Deaf Zimbabwe Trust (DZT) director Barbara Nyangairi concurred, adding that people living with disabilities faced many challenges.
“These can be physical; from lack of accessible infrastructure and communication barriers for the deaf and blind,” she said, adding that people with hearing impediments often struggled to access counselling and testing.
But Rusike said although they were advocating for major interventions around HIV and Aids prevention, care, support and mitigation, only a few programmes were targetted at disabled people as a “special category”.
“This is so because HIV and Aids services organisations either do not consider disability as their issue, while others say interventions are too costly, especially now where there is global recession. The disabled people’s social exclusion from the mainstream HIV and Aids services makes the situation worse,” he said.
According to National Aids Council (NAC) spokesperson Madeline Dube, coordination of the response to HIV amongst people living with disability has been longstanding.
“Such interventions are not occasional. They are ongoing processes and, with more support, we can do more,” she said.
Nyangairi said cultural, social, religious, economic and environmental factors also affect the disabled people as they do not benefit from programmes aslo meant for them.
Rusike weighed in, saying myths and misconceptions fuelled stigma and discrimination, even among the disabled.
“It is important to carry out advocacy on disability and HIV and Aids as a national cause,” he said.
He said there was evidence of high levels of stigmatisation by communities due to both HIV and Aids.
“However, the disabled stigmatise each other over HIV and Aids and there are elements of self-stigmatisation among disabled. There is lagging attention to PWD who are HIV positive and lack care and knowledge,” he said.
According to Nyangairi, there was limited access to HIV and Aids information and utilisation of services like voluntary counselling and testing and orphans and vulnerable children affected by HIV and Aids as well as people with disabilities due to negative attitudes by service providers.
Nyangairi said it was important for policymakers and development practitioners alike to realise that with roughly 10% of the population living with one form of disability or another, there was need to seriously consider the disabled.
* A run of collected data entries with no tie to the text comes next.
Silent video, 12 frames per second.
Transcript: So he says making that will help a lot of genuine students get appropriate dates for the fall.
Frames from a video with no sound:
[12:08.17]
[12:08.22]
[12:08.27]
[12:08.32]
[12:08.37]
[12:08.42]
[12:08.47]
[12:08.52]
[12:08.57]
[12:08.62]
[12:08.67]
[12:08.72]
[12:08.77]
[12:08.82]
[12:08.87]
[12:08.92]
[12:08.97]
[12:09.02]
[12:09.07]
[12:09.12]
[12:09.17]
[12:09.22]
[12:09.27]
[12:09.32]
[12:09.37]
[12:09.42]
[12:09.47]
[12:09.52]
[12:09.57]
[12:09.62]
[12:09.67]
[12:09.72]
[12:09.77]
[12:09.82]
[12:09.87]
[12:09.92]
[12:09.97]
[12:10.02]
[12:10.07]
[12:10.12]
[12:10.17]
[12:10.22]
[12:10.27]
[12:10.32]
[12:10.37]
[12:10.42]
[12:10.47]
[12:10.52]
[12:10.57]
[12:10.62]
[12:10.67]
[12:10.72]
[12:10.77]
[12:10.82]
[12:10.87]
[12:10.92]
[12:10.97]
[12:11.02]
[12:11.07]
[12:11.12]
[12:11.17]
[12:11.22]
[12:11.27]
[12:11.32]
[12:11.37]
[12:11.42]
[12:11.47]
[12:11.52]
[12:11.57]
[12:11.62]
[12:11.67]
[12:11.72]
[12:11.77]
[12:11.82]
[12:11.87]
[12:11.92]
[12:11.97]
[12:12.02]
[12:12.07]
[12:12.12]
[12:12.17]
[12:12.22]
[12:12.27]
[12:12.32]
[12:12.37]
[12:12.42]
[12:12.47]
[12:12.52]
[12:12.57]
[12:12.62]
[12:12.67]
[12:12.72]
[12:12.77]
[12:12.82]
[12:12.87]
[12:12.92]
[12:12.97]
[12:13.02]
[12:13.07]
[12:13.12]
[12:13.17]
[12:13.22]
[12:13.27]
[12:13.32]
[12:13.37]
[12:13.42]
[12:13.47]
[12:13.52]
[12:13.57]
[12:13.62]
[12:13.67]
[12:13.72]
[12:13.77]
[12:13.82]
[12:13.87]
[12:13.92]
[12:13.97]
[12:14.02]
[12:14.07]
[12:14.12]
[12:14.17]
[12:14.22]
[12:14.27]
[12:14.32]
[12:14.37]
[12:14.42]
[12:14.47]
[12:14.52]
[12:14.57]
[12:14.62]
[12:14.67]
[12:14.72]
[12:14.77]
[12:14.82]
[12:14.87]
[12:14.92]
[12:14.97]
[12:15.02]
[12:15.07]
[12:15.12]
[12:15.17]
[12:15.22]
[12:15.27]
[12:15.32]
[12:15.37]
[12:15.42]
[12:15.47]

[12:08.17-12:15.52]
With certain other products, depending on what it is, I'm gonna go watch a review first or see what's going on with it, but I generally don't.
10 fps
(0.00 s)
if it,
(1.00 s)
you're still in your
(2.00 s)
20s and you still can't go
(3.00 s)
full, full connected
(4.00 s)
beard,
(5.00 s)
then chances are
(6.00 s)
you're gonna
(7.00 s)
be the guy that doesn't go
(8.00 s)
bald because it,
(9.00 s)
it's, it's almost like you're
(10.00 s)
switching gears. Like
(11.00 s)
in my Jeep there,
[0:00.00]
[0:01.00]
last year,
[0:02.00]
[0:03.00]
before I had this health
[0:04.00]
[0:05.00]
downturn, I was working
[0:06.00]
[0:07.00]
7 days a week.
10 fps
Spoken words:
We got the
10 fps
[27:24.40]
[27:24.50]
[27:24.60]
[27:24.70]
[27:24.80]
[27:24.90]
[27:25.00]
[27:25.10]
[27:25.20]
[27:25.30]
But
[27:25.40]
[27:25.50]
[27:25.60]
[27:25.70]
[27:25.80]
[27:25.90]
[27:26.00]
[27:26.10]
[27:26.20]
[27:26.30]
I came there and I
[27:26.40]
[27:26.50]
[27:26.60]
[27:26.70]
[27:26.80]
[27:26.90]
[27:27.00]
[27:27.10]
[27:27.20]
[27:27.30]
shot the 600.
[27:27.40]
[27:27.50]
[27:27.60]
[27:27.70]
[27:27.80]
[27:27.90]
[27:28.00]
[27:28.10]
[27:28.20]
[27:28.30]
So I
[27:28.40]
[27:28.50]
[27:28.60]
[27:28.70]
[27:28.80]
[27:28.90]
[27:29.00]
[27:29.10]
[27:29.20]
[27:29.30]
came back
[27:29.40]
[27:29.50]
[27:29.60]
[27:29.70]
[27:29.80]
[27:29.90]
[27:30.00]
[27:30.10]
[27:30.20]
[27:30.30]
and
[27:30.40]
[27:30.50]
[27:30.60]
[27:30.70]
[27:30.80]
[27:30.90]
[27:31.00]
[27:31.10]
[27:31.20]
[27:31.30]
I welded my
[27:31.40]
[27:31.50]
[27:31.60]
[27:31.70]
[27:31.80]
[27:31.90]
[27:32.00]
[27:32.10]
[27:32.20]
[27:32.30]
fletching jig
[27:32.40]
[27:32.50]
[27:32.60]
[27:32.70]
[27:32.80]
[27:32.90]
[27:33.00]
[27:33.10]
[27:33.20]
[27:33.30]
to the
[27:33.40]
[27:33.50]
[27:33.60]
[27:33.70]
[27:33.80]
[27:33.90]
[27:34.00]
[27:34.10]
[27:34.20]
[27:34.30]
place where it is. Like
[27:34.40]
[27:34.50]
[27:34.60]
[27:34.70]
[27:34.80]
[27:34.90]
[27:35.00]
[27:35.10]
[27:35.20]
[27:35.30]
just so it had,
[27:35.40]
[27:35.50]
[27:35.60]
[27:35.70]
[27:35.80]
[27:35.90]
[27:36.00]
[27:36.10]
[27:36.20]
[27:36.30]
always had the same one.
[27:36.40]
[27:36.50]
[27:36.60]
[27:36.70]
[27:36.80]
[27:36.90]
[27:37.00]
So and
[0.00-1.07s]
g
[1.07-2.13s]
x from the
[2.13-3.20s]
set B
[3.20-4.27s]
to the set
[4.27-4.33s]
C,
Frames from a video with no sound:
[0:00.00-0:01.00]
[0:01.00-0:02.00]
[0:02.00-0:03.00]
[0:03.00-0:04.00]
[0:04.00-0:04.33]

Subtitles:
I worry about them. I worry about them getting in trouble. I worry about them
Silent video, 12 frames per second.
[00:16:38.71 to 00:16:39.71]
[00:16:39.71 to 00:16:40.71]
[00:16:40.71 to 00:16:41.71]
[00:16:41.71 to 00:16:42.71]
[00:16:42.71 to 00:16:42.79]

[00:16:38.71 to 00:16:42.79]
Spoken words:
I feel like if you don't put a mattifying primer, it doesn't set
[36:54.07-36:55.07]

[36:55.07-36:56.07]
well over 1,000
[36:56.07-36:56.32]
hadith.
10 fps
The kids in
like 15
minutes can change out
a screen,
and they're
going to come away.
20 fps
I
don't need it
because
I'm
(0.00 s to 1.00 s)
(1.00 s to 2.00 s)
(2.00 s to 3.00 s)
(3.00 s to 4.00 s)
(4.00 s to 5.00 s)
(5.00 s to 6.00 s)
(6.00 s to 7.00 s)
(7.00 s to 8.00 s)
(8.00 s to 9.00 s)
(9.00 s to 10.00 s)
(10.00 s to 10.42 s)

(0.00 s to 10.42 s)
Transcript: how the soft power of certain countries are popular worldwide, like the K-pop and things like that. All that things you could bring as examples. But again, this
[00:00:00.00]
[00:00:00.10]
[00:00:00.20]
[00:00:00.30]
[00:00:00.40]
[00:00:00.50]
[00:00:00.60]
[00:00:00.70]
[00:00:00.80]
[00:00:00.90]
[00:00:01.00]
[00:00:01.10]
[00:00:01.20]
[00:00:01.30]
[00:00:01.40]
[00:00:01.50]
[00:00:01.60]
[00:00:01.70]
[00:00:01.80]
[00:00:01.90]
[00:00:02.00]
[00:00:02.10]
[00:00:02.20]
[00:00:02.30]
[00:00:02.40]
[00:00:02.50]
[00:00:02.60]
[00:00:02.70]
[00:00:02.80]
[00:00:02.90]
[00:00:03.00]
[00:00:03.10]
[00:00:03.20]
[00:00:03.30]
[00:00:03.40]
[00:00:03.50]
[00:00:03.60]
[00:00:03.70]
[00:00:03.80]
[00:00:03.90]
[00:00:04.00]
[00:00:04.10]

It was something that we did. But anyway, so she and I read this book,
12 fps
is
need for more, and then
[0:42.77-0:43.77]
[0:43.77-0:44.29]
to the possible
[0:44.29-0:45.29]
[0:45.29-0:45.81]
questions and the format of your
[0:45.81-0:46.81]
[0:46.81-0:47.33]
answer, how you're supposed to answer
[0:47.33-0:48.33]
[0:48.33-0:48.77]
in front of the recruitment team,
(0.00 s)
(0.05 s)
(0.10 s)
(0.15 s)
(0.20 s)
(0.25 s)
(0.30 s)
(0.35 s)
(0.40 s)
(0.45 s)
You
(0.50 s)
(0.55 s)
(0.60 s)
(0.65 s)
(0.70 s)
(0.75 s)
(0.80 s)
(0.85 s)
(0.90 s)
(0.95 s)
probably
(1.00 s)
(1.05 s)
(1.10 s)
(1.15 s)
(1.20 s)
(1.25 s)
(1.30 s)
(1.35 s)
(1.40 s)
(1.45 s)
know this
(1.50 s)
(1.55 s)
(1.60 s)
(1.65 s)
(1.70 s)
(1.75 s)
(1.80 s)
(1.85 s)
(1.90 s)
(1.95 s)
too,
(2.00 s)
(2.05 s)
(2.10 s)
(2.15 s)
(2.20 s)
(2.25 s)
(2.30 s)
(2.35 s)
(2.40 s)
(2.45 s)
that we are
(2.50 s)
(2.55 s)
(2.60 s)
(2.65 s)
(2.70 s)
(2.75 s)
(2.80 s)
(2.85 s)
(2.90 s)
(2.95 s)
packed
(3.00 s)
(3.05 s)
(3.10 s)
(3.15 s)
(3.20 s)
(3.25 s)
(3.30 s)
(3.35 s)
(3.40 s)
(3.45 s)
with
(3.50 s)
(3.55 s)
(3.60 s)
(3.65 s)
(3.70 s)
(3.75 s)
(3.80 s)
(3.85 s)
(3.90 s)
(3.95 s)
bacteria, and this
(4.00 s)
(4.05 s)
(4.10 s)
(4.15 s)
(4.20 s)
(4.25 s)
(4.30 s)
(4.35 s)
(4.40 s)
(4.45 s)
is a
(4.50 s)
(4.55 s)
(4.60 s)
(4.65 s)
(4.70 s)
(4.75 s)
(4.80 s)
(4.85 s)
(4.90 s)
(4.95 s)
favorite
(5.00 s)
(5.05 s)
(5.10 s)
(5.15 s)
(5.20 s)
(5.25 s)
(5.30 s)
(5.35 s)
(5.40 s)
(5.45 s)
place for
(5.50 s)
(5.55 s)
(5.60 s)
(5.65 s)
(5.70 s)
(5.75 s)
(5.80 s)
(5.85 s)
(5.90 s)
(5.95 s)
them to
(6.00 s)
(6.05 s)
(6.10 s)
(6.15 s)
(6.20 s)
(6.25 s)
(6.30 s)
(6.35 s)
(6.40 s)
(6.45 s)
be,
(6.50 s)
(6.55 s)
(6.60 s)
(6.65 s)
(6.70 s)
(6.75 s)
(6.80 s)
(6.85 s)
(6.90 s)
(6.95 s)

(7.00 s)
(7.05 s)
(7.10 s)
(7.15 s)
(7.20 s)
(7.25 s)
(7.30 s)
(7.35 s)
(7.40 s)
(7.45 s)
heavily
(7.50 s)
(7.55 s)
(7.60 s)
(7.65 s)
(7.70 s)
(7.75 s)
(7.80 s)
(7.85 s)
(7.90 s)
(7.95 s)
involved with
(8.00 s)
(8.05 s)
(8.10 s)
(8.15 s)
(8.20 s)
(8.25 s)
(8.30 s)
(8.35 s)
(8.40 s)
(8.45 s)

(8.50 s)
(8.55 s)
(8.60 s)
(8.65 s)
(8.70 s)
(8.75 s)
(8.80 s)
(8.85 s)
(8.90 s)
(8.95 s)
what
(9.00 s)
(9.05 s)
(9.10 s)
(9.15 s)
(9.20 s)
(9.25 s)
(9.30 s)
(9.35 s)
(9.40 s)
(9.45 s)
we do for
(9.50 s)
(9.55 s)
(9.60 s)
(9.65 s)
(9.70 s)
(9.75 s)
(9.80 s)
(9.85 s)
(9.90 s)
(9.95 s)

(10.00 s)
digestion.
“Disability components must be built in all HIV and Aids development projects,” she said. Rusike also suggested there was need to revisit the approach to dealing with HIV and Aids to ensure the disabled were not overlooked.
“Disabled people are largely overlooked in efforts by the global development community to improve the human welfare and living standards of millions of the world’s poor people,” he said.
But for Urengwa and many like her, impact of HIV and Aids among the disabled remained severe, with no solution in sight.